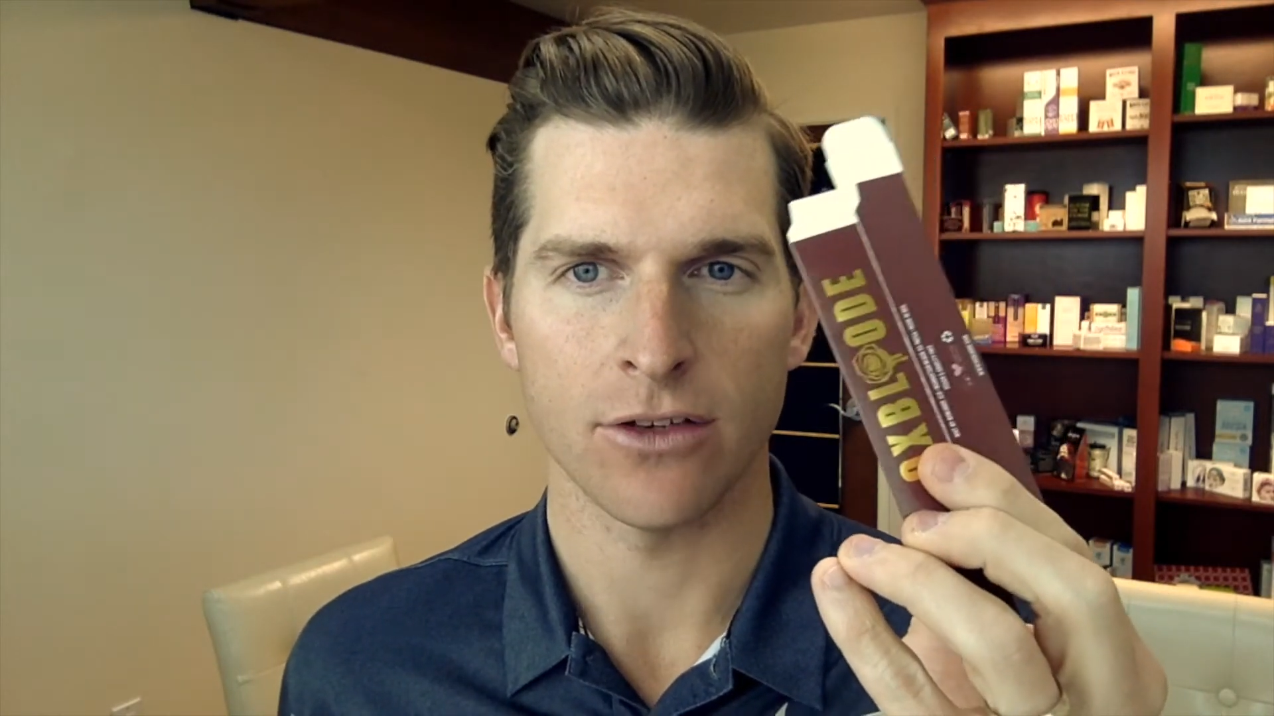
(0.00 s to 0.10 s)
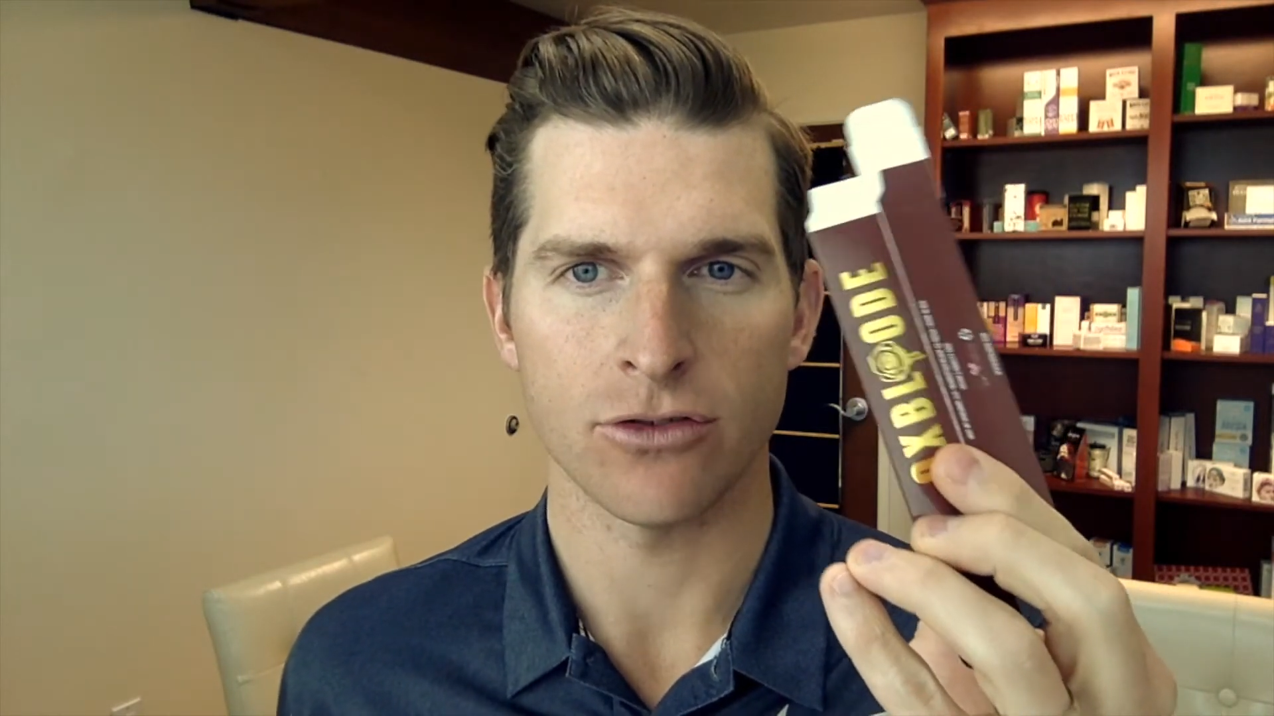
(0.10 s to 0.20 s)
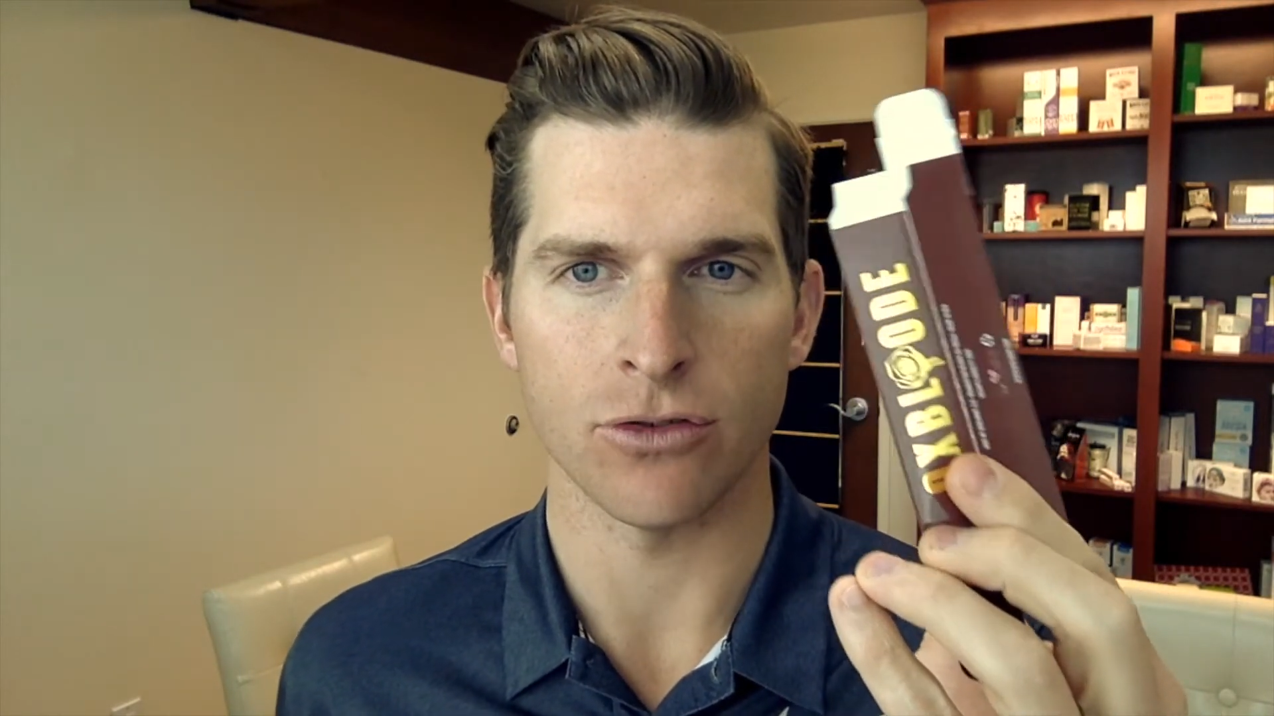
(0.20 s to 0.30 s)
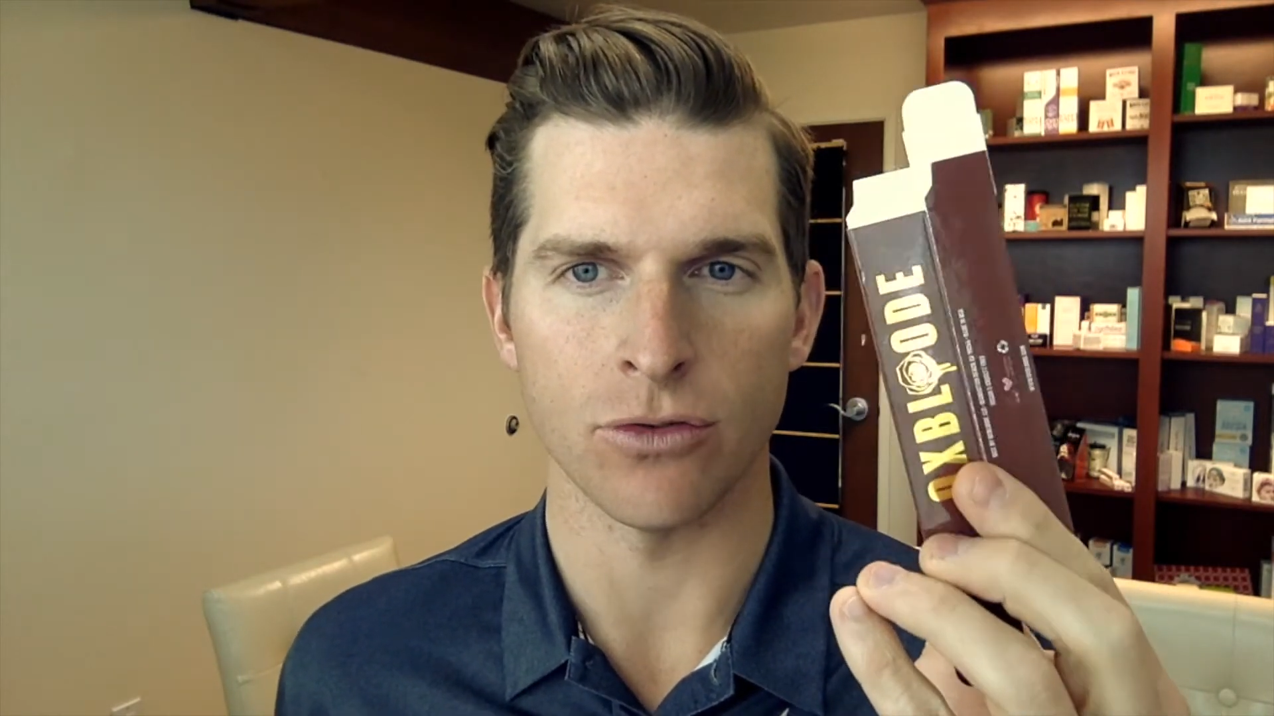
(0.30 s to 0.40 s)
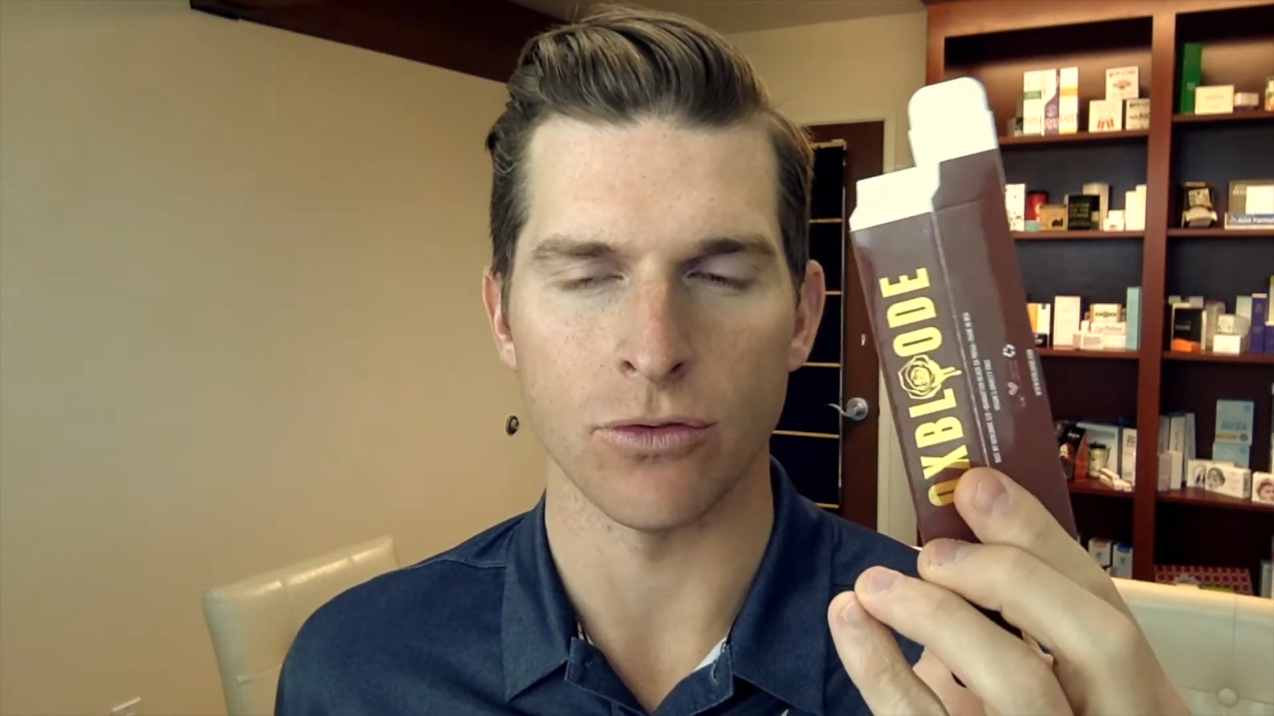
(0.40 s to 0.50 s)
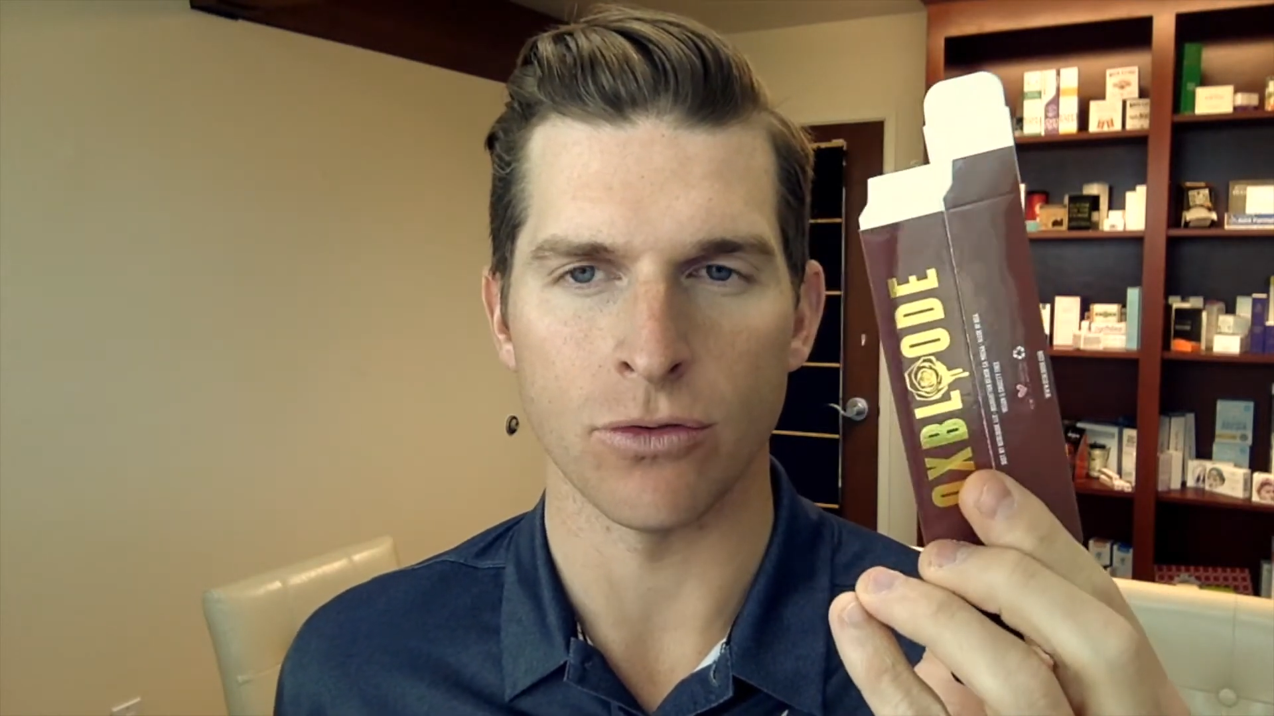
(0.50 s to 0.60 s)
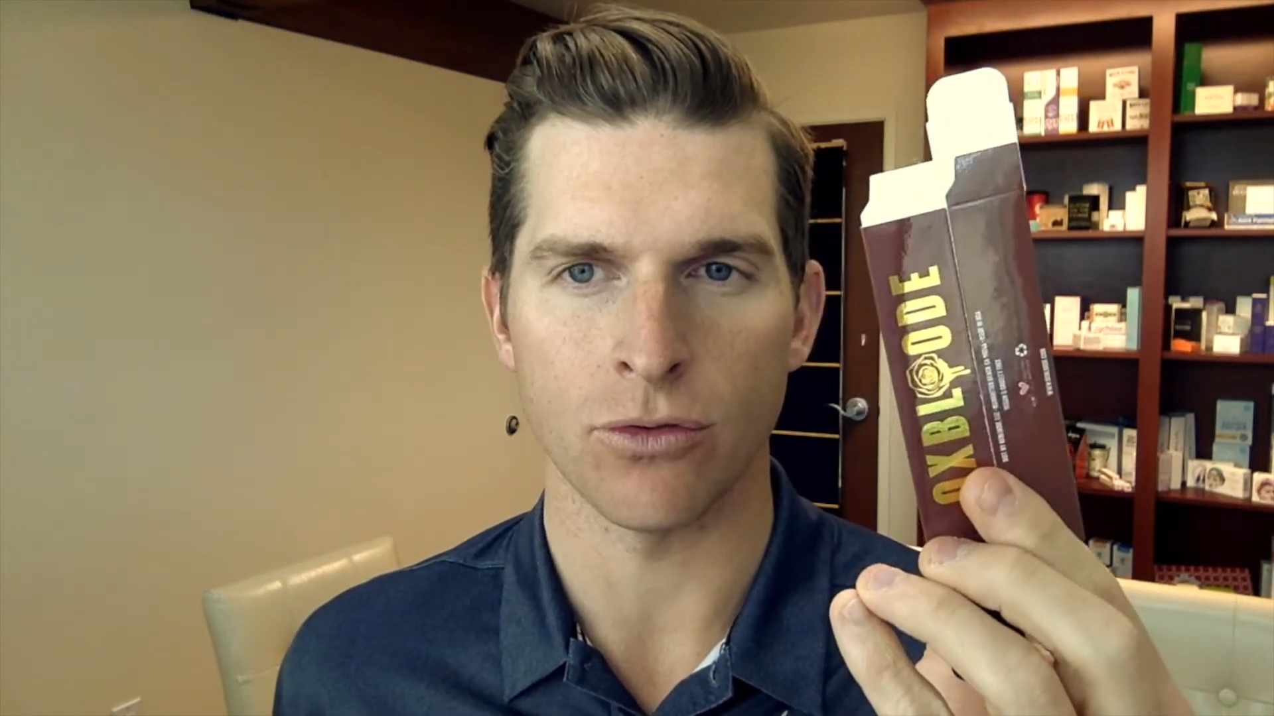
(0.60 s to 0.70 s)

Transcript: to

EXERCISE BRIEF: Aside from the pictures, copy all of the entries exactly.

ANSWER BOX:
(0.00 s to 0.10 s)
(0.10 s to 0.20 s)
(0.20 s to 0.30 s)
(0.30 s to 0.40 s)
(0.40 s to 0.50 s)
(0.50 s to 0.60 s)
(0.60 s to 0.70 s)

Transcript: to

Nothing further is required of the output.